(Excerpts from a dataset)
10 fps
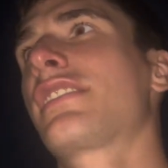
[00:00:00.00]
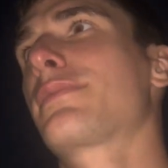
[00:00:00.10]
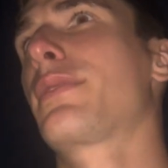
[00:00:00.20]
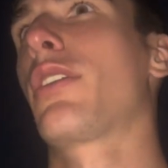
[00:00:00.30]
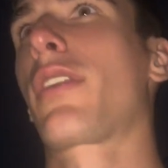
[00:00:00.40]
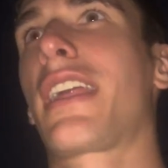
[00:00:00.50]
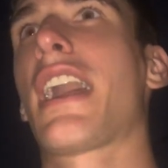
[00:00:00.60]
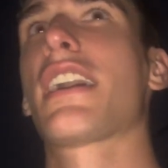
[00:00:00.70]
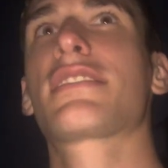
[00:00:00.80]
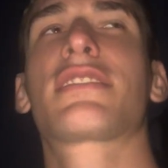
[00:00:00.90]
to be
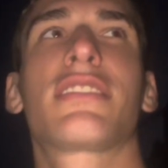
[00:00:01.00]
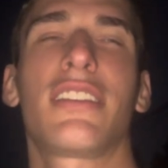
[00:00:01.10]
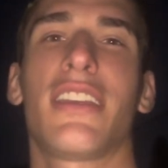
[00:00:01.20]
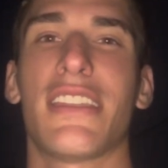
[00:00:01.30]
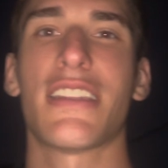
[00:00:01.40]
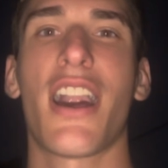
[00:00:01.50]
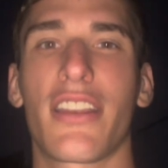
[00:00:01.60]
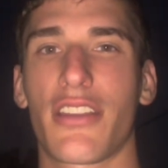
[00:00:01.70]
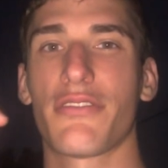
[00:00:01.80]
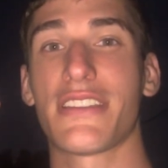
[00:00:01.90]
organized and
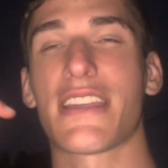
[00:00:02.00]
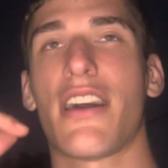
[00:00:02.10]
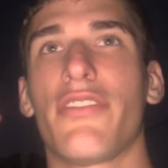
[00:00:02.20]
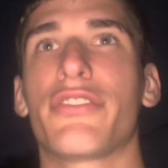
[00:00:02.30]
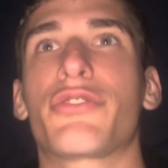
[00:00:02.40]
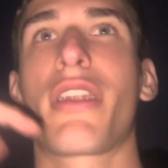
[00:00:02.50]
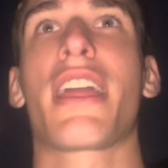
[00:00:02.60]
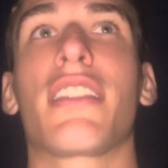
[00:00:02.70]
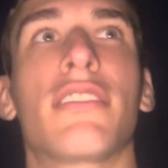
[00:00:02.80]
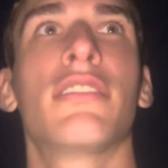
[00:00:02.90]
not going down the drain.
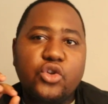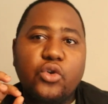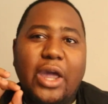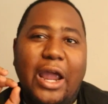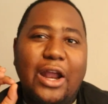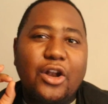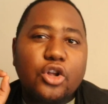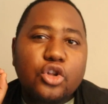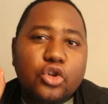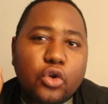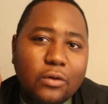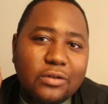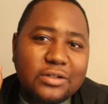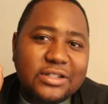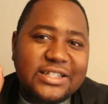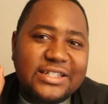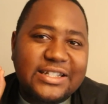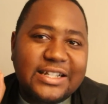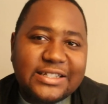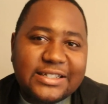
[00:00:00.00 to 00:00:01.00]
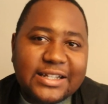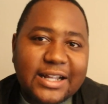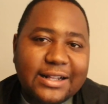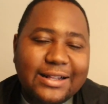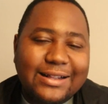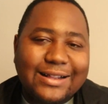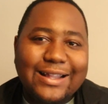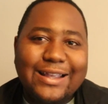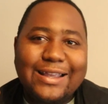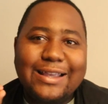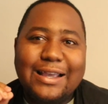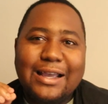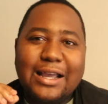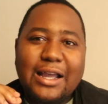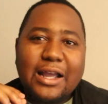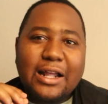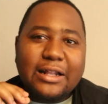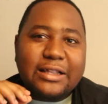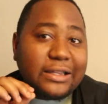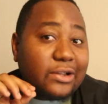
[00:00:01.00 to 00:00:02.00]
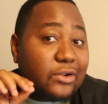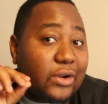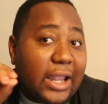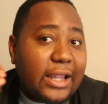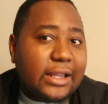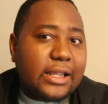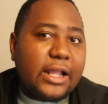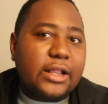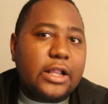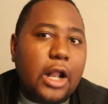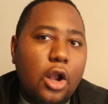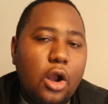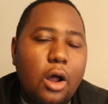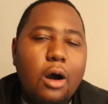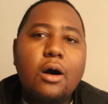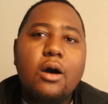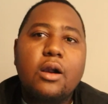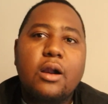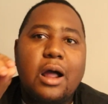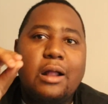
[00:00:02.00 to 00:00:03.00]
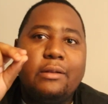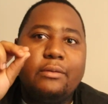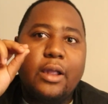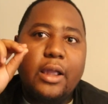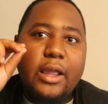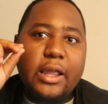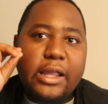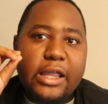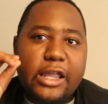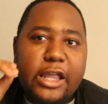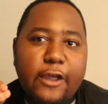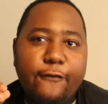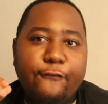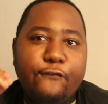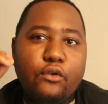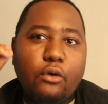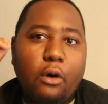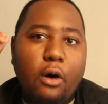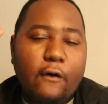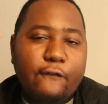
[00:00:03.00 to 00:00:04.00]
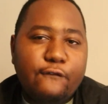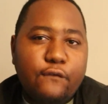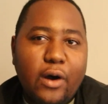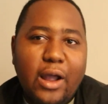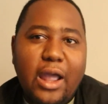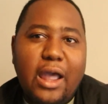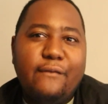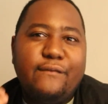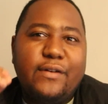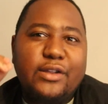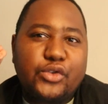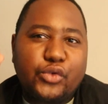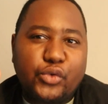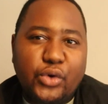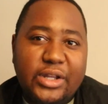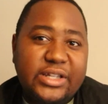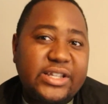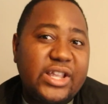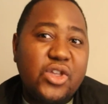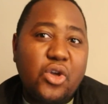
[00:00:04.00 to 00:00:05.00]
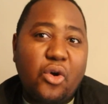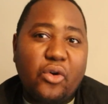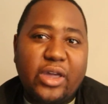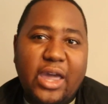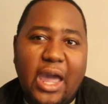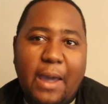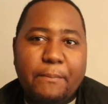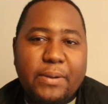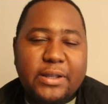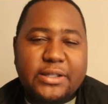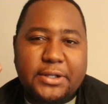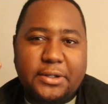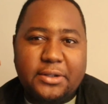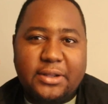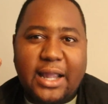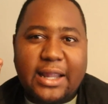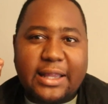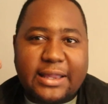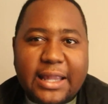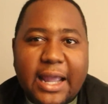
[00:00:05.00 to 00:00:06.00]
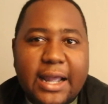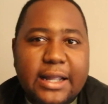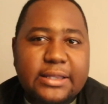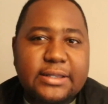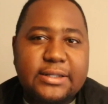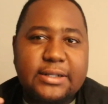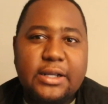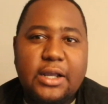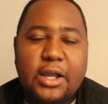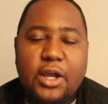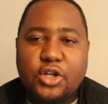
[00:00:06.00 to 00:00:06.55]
You cannot consistently trade in the long run if you're forever treating your capital like that.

■ EXERCISE:
Your answer should hold only the lines from the line with "[00:00:00.50]" through the closing line of the records, restated exactly and free of pictures.

■ COMPLETED TASK:
[00:00:00.50]
[00:00:00.60]
[00:00:00.70]
[00:00:00.80]
[00:00:00.90]
to be
[00:00:01.00]
[00:00:01.10]
[00:00:01.20]
[00:00:01.30]
[00:00:01.40]
[00:00:01.50]
[00:00:01.60]
[00:00:01.70]
[00:00:01.80]
[00:00:01.90]
organized and
[00:00:02.00]
[00:00:02.10]
[00:00:02.20]
[00:00:02.30]
[00:00:02.40]
[00:00:02.50]
[00:00:02.60]
[00:00:02.70]
[00:00:02.80]
[00:00:02.90]
not going down the drain.
[00:00:00.00 to 00:00:01.00]
[00:00:01.00 to 00:00:02.00]
[00:00:02.00 to 00:00:03.00]
[00:00:03.00 to 00:00:04.00]
[00:00:04.00 to 00:00:05.00]
[00:00:05.00 to 00:00:06.00]
[00:00:06.00 to 00:00:06.55]
You cannot consistently trade in the long run if you're forever treating your capital like that.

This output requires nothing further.